## Records provided
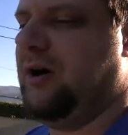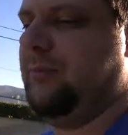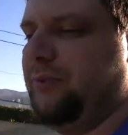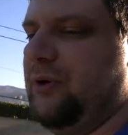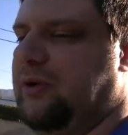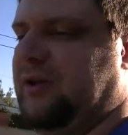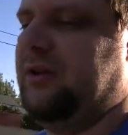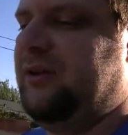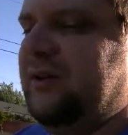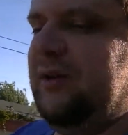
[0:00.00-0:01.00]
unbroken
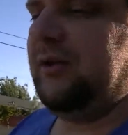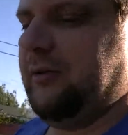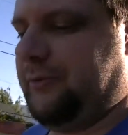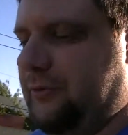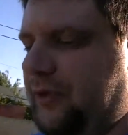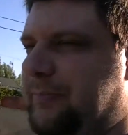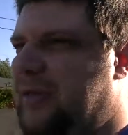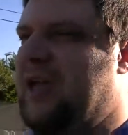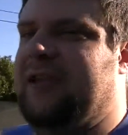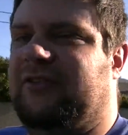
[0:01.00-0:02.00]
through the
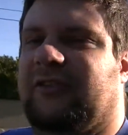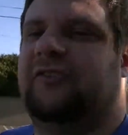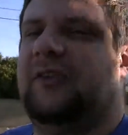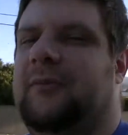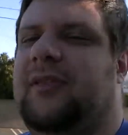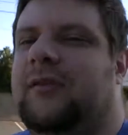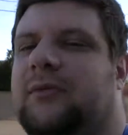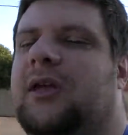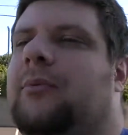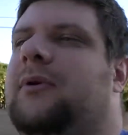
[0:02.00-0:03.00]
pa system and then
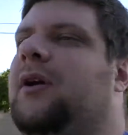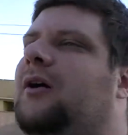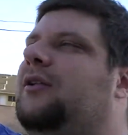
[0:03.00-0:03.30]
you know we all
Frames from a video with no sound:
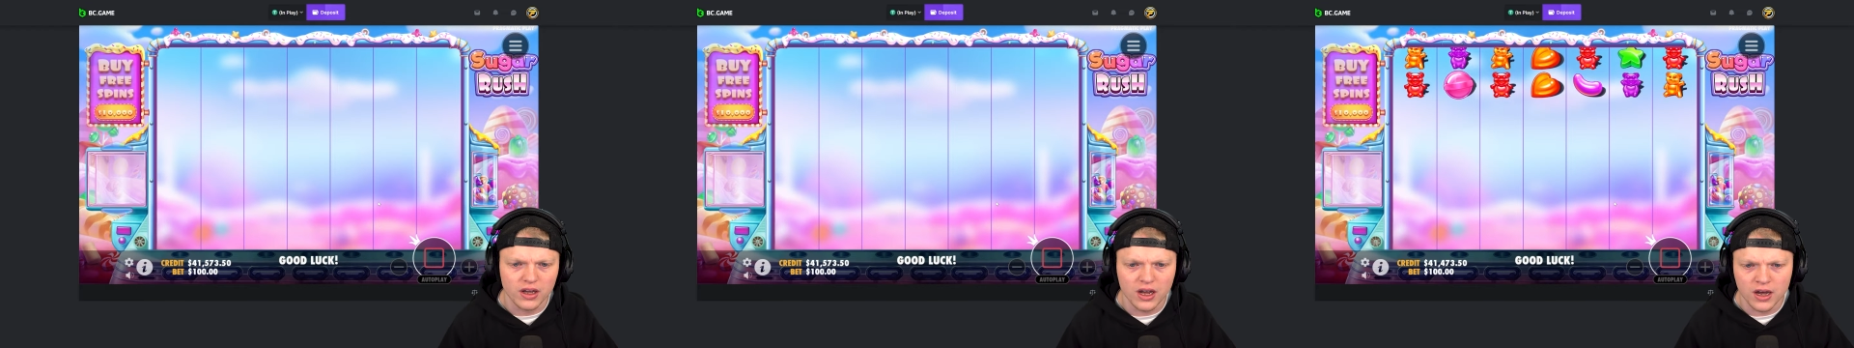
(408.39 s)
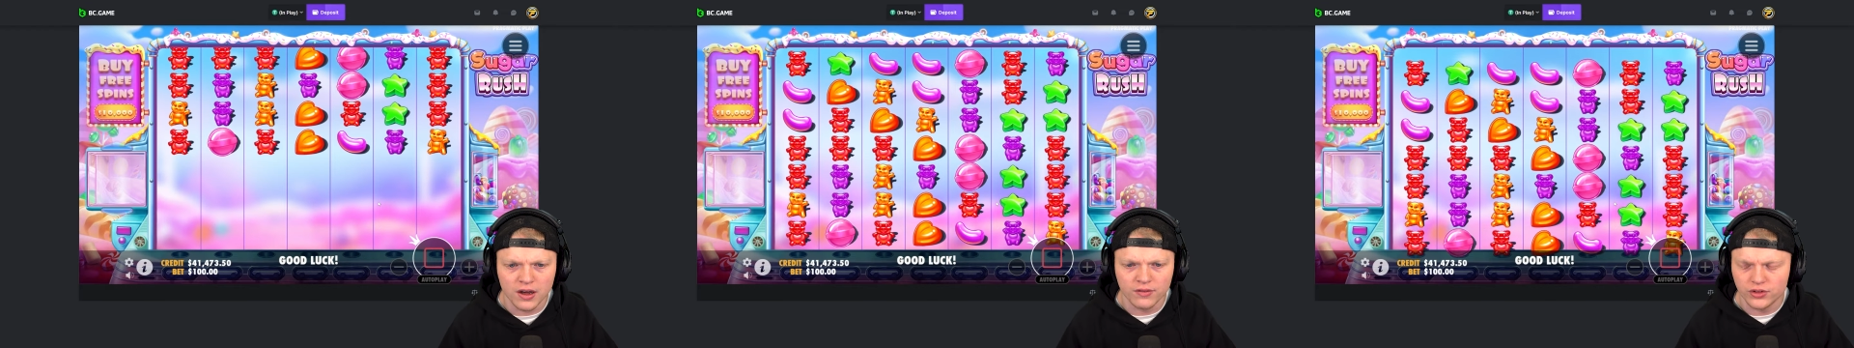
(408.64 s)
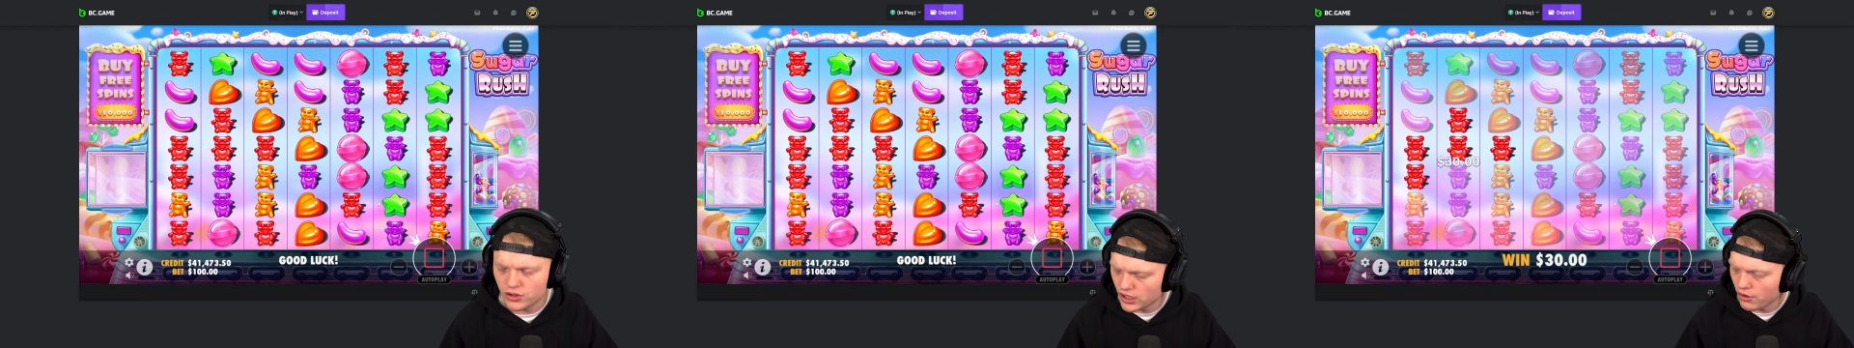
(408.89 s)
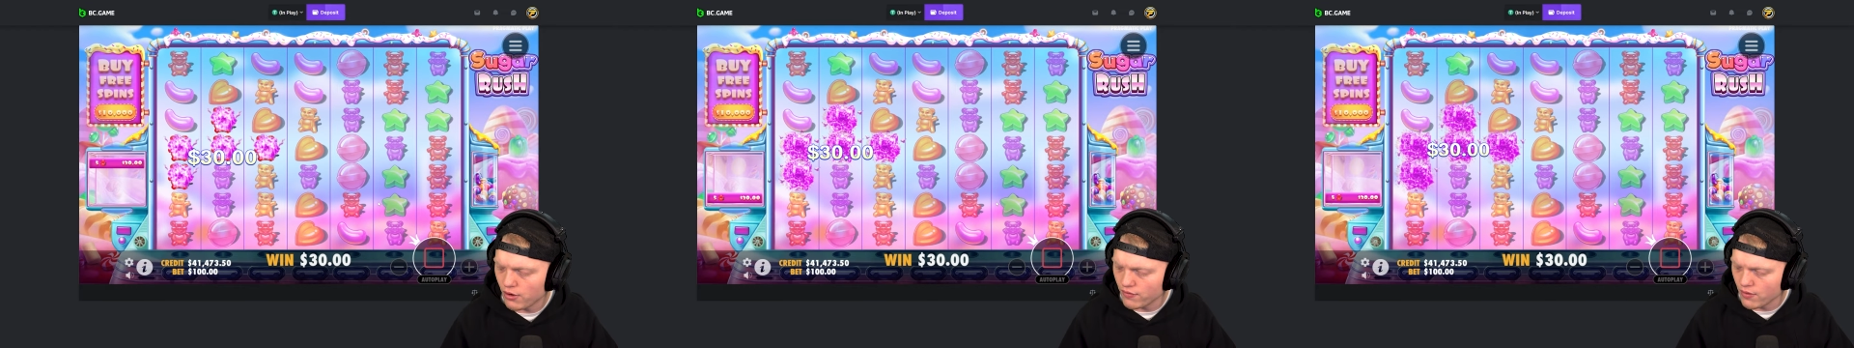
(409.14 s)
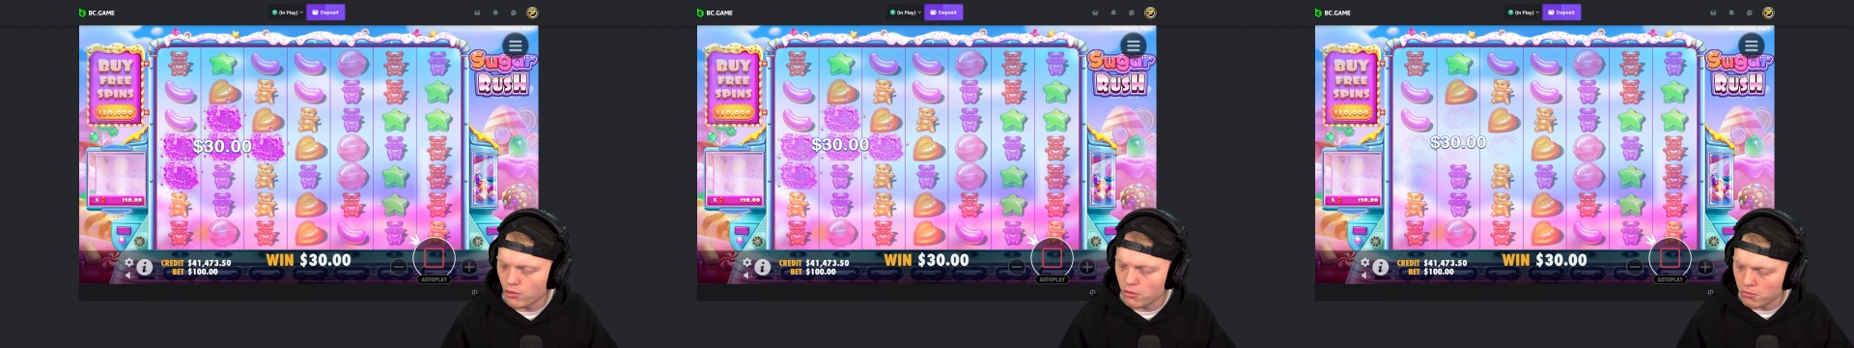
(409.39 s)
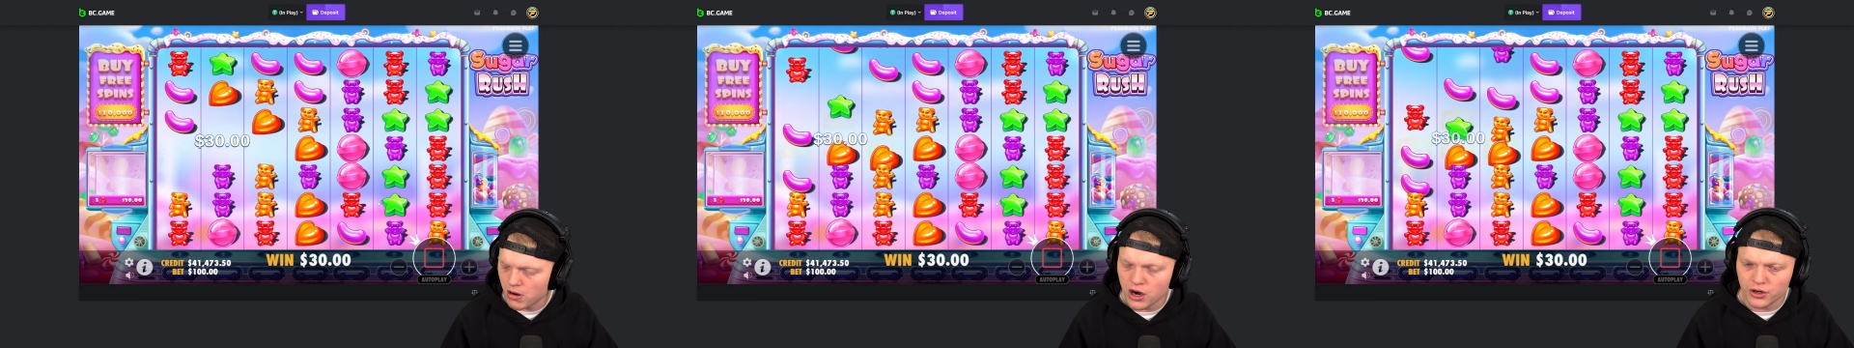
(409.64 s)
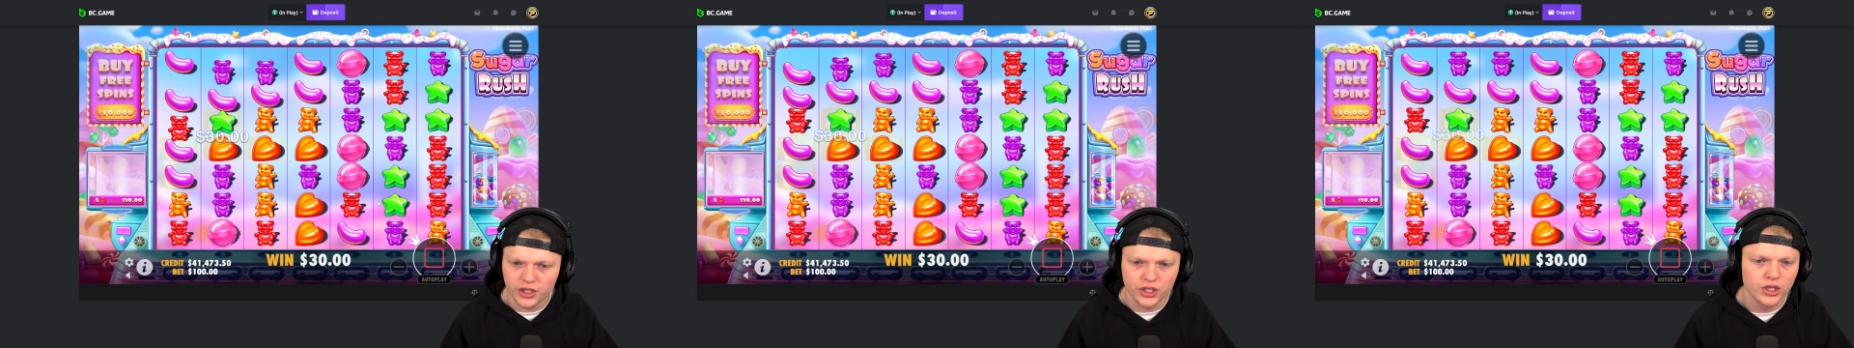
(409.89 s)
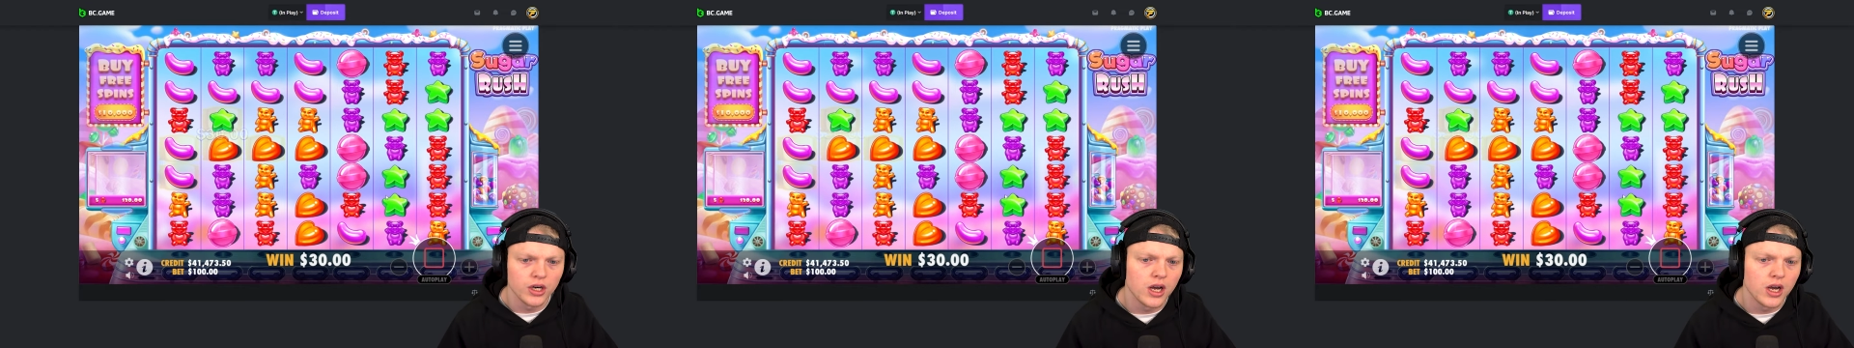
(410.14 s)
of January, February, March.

## Exercise aim
Quote the material exactly. Pictures stay out.

## Response
[0:00.00-0:01.00]
unbroken
[0:01.00-0:02.00]
through the
[0:02.00-0:03.00]
pa system and then
[0:03.00-0:03.30]
you know we all
Frames from a video with no sound:
(408.39 s)
(408.64 s)
(408.89 s)
(409.14 s)
(409.39 s)
(409.64 s)
(409.89 s)
(410.14 s)
of January, February, March.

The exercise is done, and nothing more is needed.